* WHAT YOU WILL DO:
An exact copy of every record below is needed, with all pictures removed.

* Dataset entries:
= Beginning of Section =

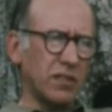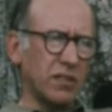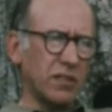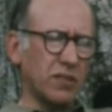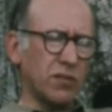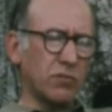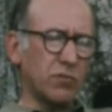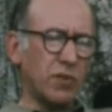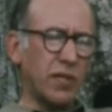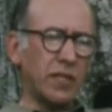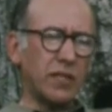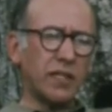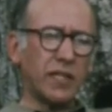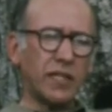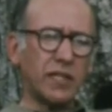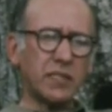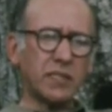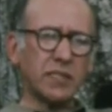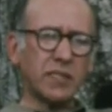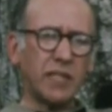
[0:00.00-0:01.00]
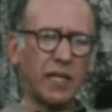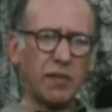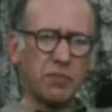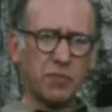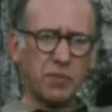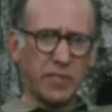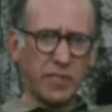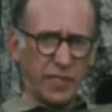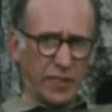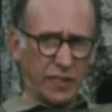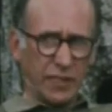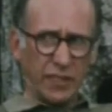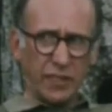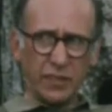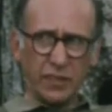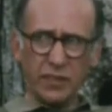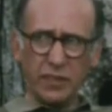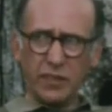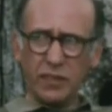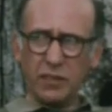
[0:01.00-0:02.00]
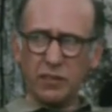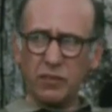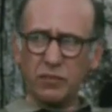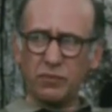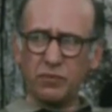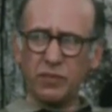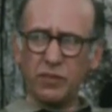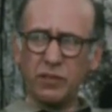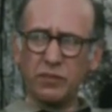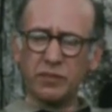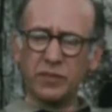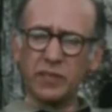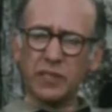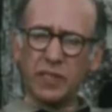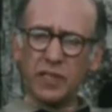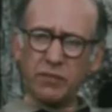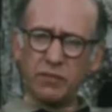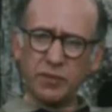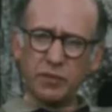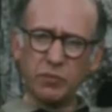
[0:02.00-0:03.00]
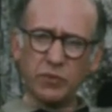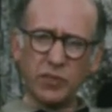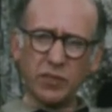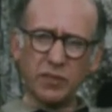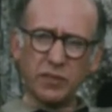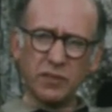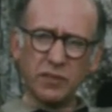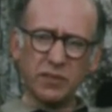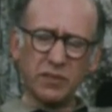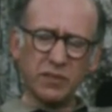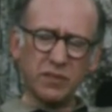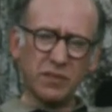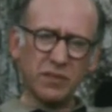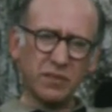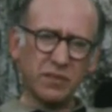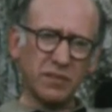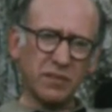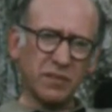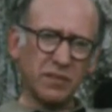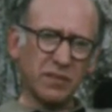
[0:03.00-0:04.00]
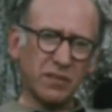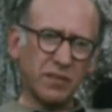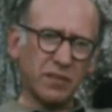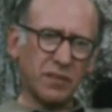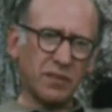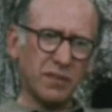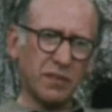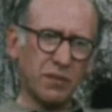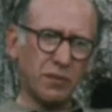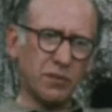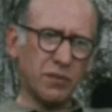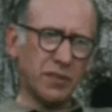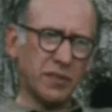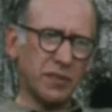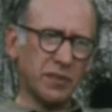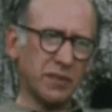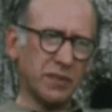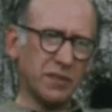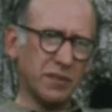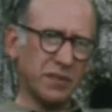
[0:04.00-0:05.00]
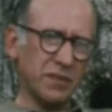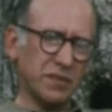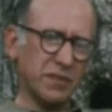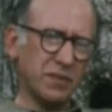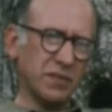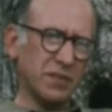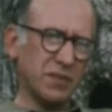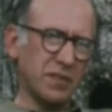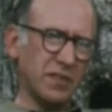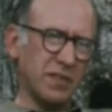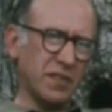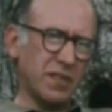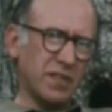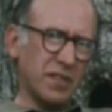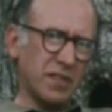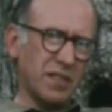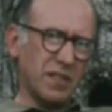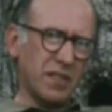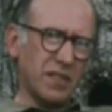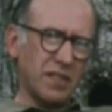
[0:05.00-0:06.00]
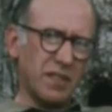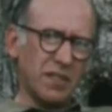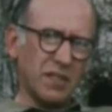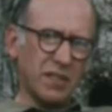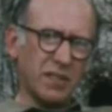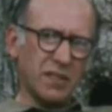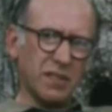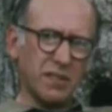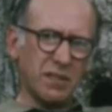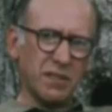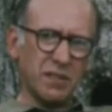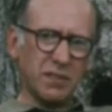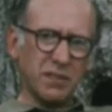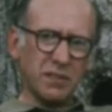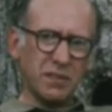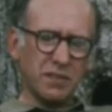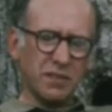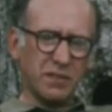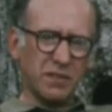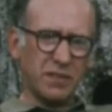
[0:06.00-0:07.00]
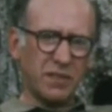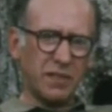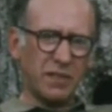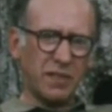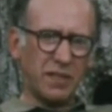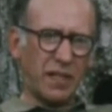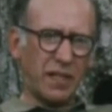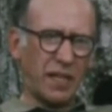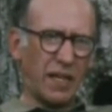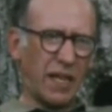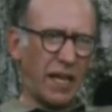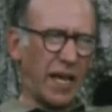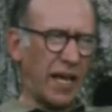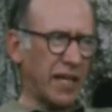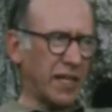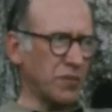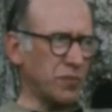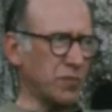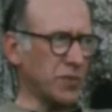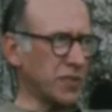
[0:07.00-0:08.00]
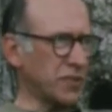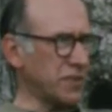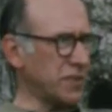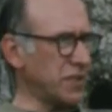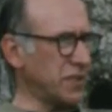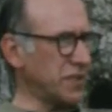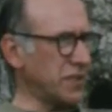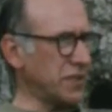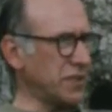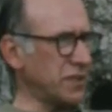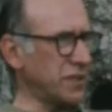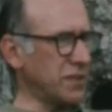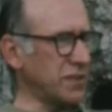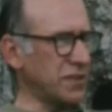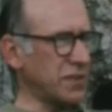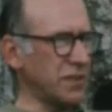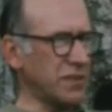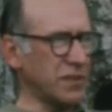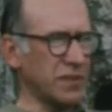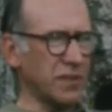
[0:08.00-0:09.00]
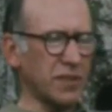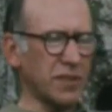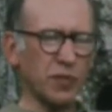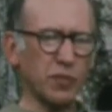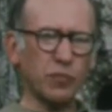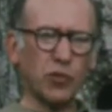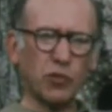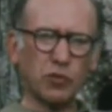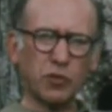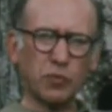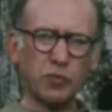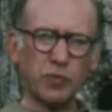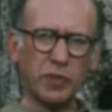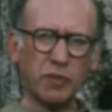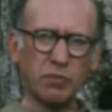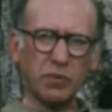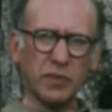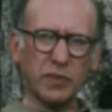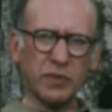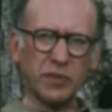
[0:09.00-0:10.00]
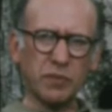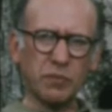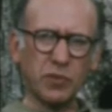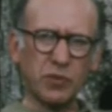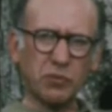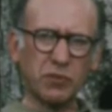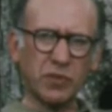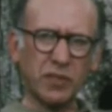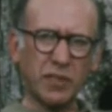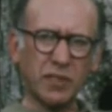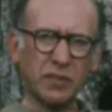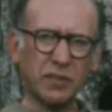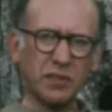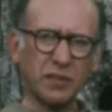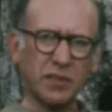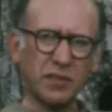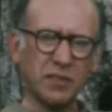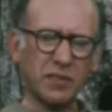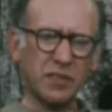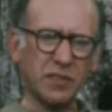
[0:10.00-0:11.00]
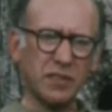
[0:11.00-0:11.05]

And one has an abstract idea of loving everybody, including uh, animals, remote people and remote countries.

= End of Section =

* TASK ANSWER:
[0:00.00-0:01.00]
[0:01.00-0:02.00]
[0:02.00-0:03.00]
[0:03.00-0:04.00]
[0:04.00-0:05.00]
[0:05.00-0:06.00]
[0:06.00-0:07.00]
[0:07.00-0:08.00]
[0:08.00-0:09.00]
[0:09.00-0:10.00]
[0:10.00-0:11.00]
[0:11.00-0:11.05]

And one has an abstract idea of loving everybody, including uh, animals, remote people and remote countries.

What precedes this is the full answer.